Visão do Correio

O fundão do escárnio

No discurso, em público, eles aparecem sempre em lados opostos. Cada um numa extremidade do espectro político. Mas quando se trata de legislar em causa própria, ambos agem em sintonia e com igual desdém pelos cidadãos que dizem defender. Foi assim na última sexta-feira, quando parlamentares do Centrão e do PT se uniram para derrubar veto presidencial e destinar R$ 5,7 bilhões dos cofres públicos à campanha eleitoral de 2022. E o povo? "O povo que se exploda", como diria o deputado Justo Veríssimo, personagem criado pelo genial Chico Anysio. Síntese perfeita do comportamento típico de certos políticos brasileiros.

Na prática, o fundão bilionário coloca o Brasil no topo mundial do uso de dinheiro público destinado a financiamento de campanhas políticas, conforme estudo do Movimento Transparência Partidária, com base em dados de 25 das principais nações do mundo. E veja o absurdo da situação: os R$ 5,7 bilhões são recursos arrancados do bolso de todos nós. Em média, os brasileiros trabalham quase seis meses por ano apenas para pagar tributos e engordar os cofres públicos. Ou seja: esse dinheiro custou-nos um esforço tremendo. E poderia ter destinação mais nobre: a educação, a saúde e, por que não?, para matar a fome de milhões de famílias que, descobriu-se em meio à pandemia, estão à margem de qualquer programa social. Em vez disso, vai bancar a campanha eleitoral mais cara da história do país.

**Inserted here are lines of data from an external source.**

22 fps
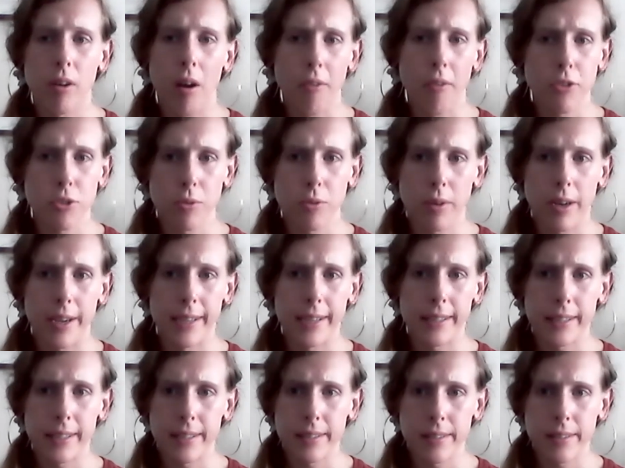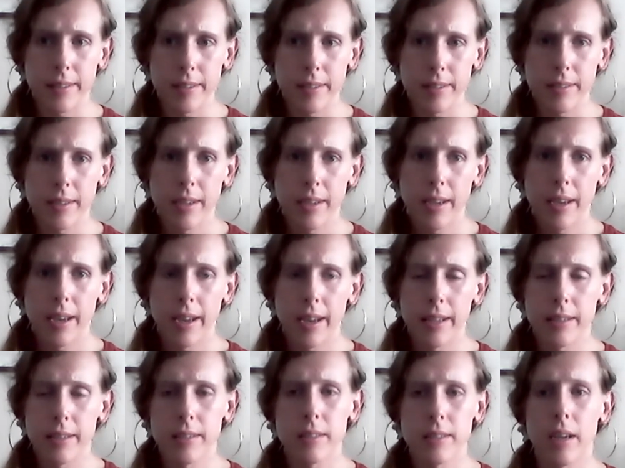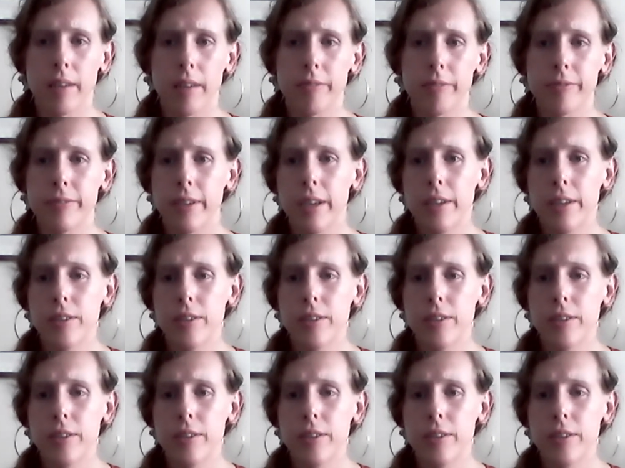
offshore islands and stuff.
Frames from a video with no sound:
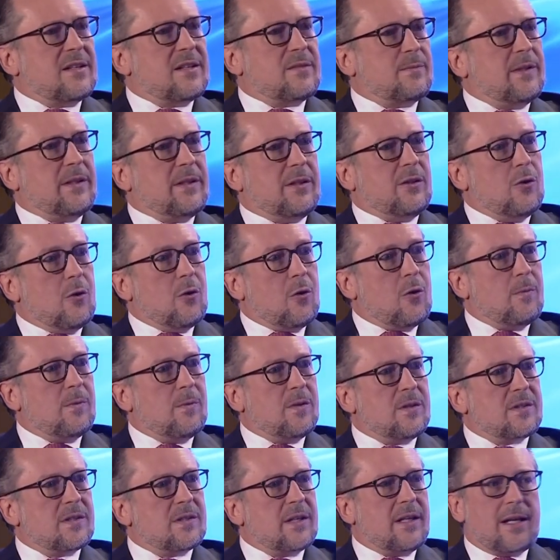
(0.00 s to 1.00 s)
has been
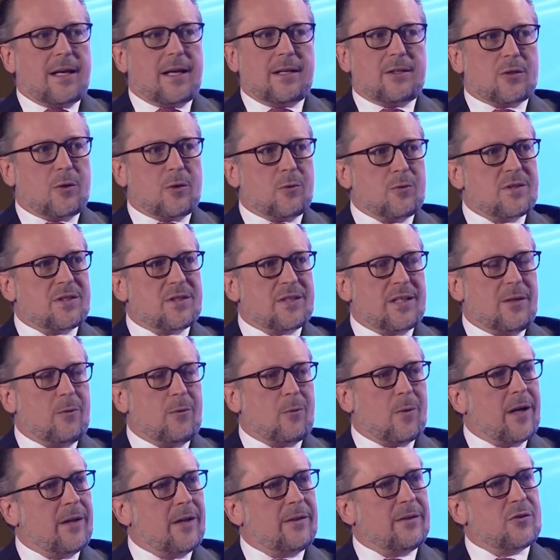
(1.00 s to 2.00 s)
enormous, and I don't see
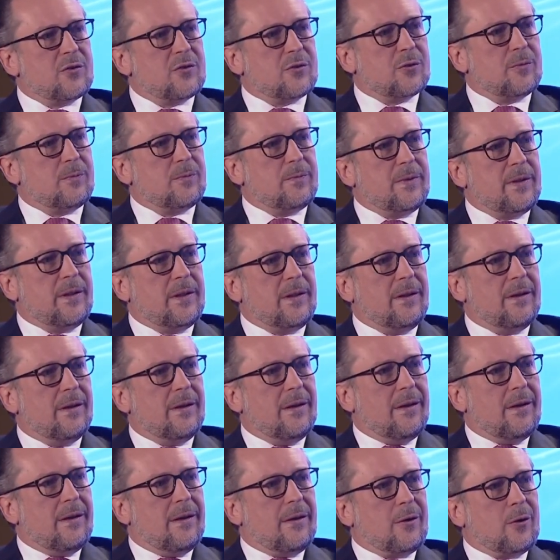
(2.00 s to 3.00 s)
why this should be
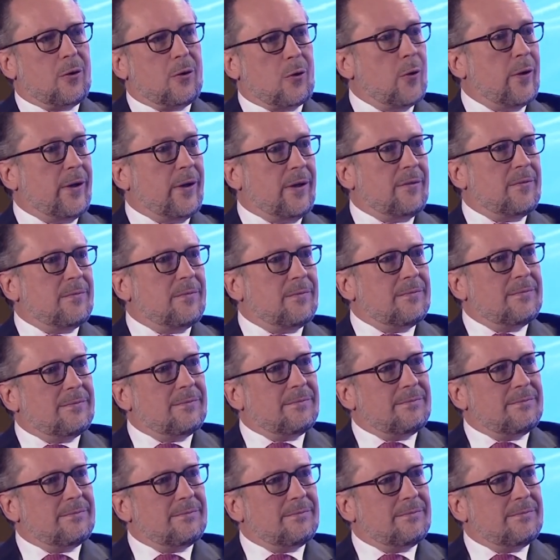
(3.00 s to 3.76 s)
going.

Agora, adivinhe quem são os políticos que mais devem se beneficiar com a farra às custas do dinheiro que pertence ao povo brasileiro? Sim, são eles, os extremos, à direita e à esquerda, que polarizam as intenções de voto, hoje, segundo institutos de pesquisa. De um lado, Bolsonaro e o Centrão. De outro, Lula e o PT. E o surreal é que tanto a campanha de Bolsonaro quanto a de Lula devem apresentar um e outro, na eleição, como "o pai dos pobres". Um devido ao Auxílio Brasil. O outro, ao Bolsa Família. Contudo, na hora do ataque aos recursos do erário, tanto a turma do Centrão quanto a do PT agiram com um descaramento de dar inveja a Justo Veríssimo.

De fato, política, no Brasil, não é para amadores. O veto presidencial reduzia o Fundo Eleitoral a R$ 2,1 bilhões. Mas, ao que tudo indica, o óbice à gastança inédita era só jogo de cena. Afinal, na hora da votação na Câmara, dos 50 deputados do PL, partido de Bolsonaro, apenas dois não se posicionaram a favor da derrubada. No PT, de Lula, 49 dos 51 parlamentares mandaram o veto para o espaço. No final, o placar na Casa ficou em 317 a 146. Entre os partidos em que a maioria se opôs ao fundão estão Podemos, Cidadania, Rede, Novo, PSol, PSL e PSDB, apesar de o líder da bancada tucana ter orientado o voto a favor da gastança exorbitante. No Senado, não foi diferente: o placar ficou em 53 a 21.

Em suma, além do imenso desgaste à imagem do Congresso Nacional, há, ainda, o risco de os R$ 5,7 bilhões que bancarão a farra eleitoral sem precedentes de 2022 fazerem falta em outra frente: a do combate ao coronavírus. Afinal, o mundo enfrenta a pior crise sanitária de todos os tempos. E o mais grave: diante de um cenário de incertezas, com as variantes delta e ômicron provocando muito medo mundo afora. Nos Estados Unidos e em países da Europa e da Ásia, os casos de infecções, internações graves e mortes por covid-19 voltaram a aumentar. E muitos governos anunciaram medidas duras, como lockdowns e restrições à entrada de estrangeiros, para tentar conter a escalada das novas cepas.

No Brasil, onde a pandemia já provocou mais de 20,2 milhões de casos e cerca de 618 mil mortes por covid-19, a delta, felizmente, não teve o mesmo impacto devastador observado em outros países. Quanto à ômicron, nos casos de infecções detectadas até agora, as pessoas sentiram apenas sintomas leves. Mas como se trata de uma variante altamente contagiosa e da qual ainda se sabe muito pouco, cientistas recomendam cautela. O recado foi seguido pela maioria das capitais brasileiras, onde as festas oficiais de réveillon acabaram suspensas. No Congresso, no entanto, sobrou oportunismo e faltou bom senso aos políticos que avalizaram o fundão.